(About this task): Starting at the line that contains "[57:31.03-57:32.03]" and ending at the line that contains "Transcript: we covered", the lines below are to be given again exactly, with nothing added.

[Stored data]

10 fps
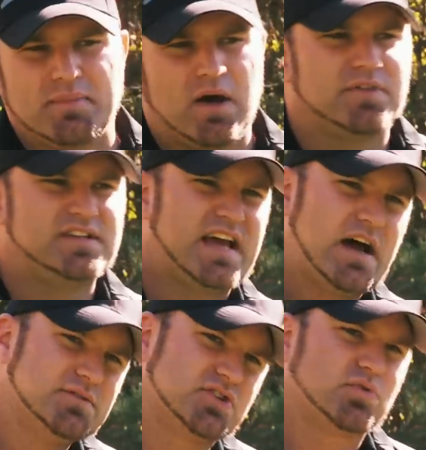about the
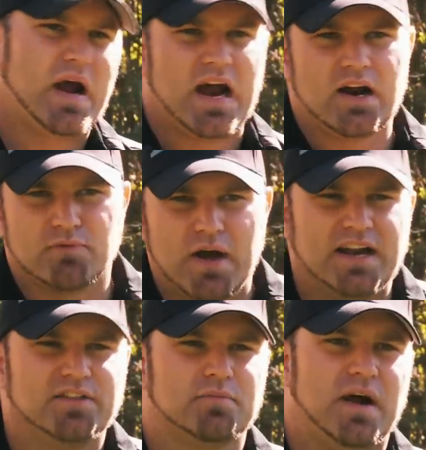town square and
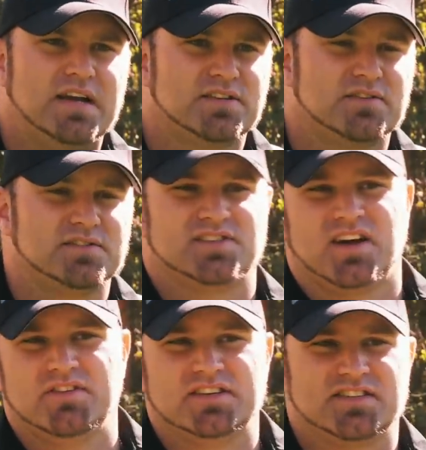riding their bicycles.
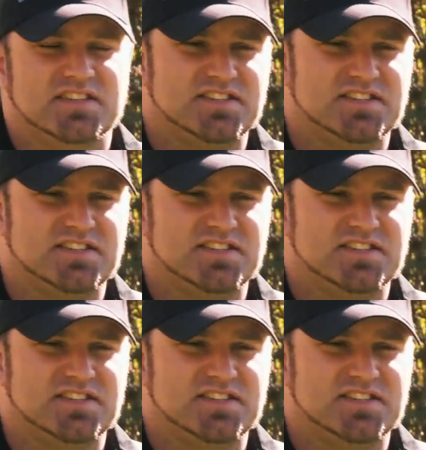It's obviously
--
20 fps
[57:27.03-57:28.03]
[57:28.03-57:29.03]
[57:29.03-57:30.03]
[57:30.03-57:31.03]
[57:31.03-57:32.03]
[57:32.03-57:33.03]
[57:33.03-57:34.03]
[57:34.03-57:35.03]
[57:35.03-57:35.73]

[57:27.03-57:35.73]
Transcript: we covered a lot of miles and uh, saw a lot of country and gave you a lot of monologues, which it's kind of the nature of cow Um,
---
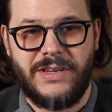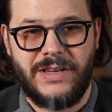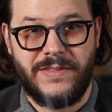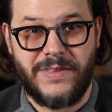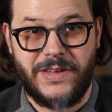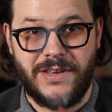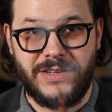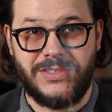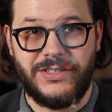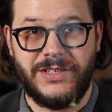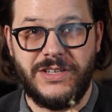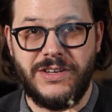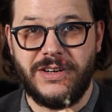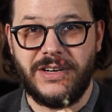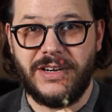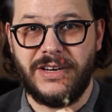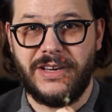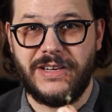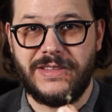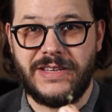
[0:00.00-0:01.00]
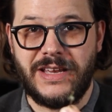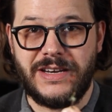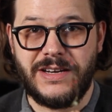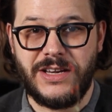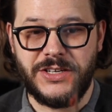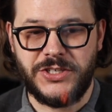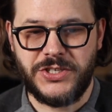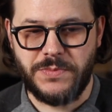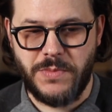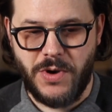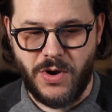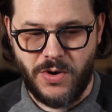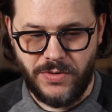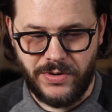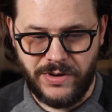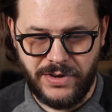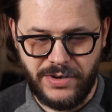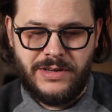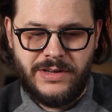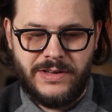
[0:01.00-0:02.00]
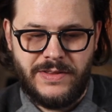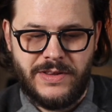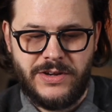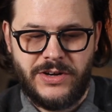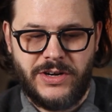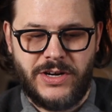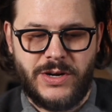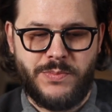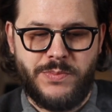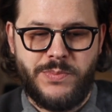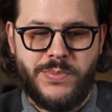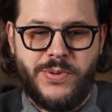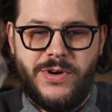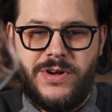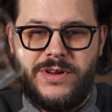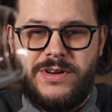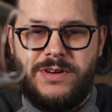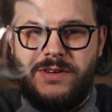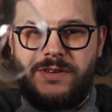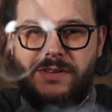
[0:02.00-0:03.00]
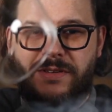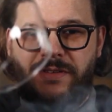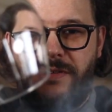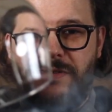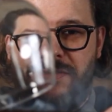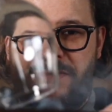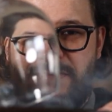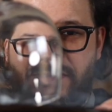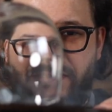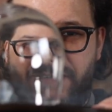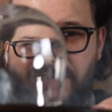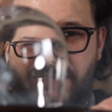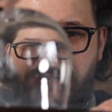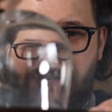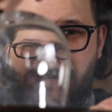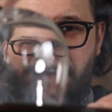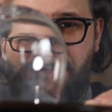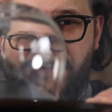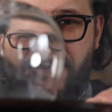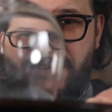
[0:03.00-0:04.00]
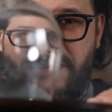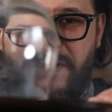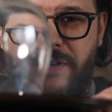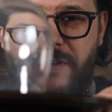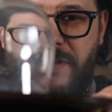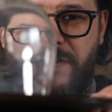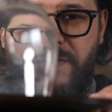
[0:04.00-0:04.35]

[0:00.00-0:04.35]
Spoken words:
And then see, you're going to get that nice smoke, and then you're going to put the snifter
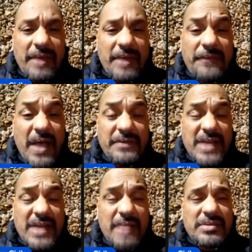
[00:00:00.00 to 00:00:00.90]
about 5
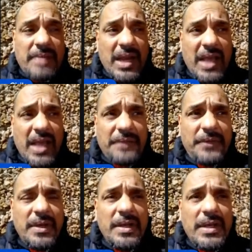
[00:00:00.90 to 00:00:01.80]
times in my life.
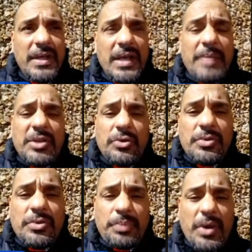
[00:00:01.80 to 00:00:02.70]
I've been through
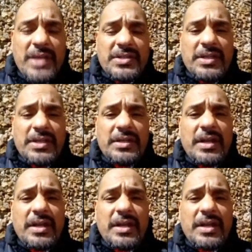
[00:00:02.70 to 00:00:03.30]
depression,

(Completed task):
[57:31.03-57:32.03]
[57:32.03-57:33.03]
[57:33.03-57:34.03]
[57:34.03-57:35.03]
[57:35.03-57:35.73]

[57:27.03-57:35.73]
Transcript: we covered a lot of miles and uh, saw a lot of country and gave you a lot of monologues, which it's kind of the nature of cow Um,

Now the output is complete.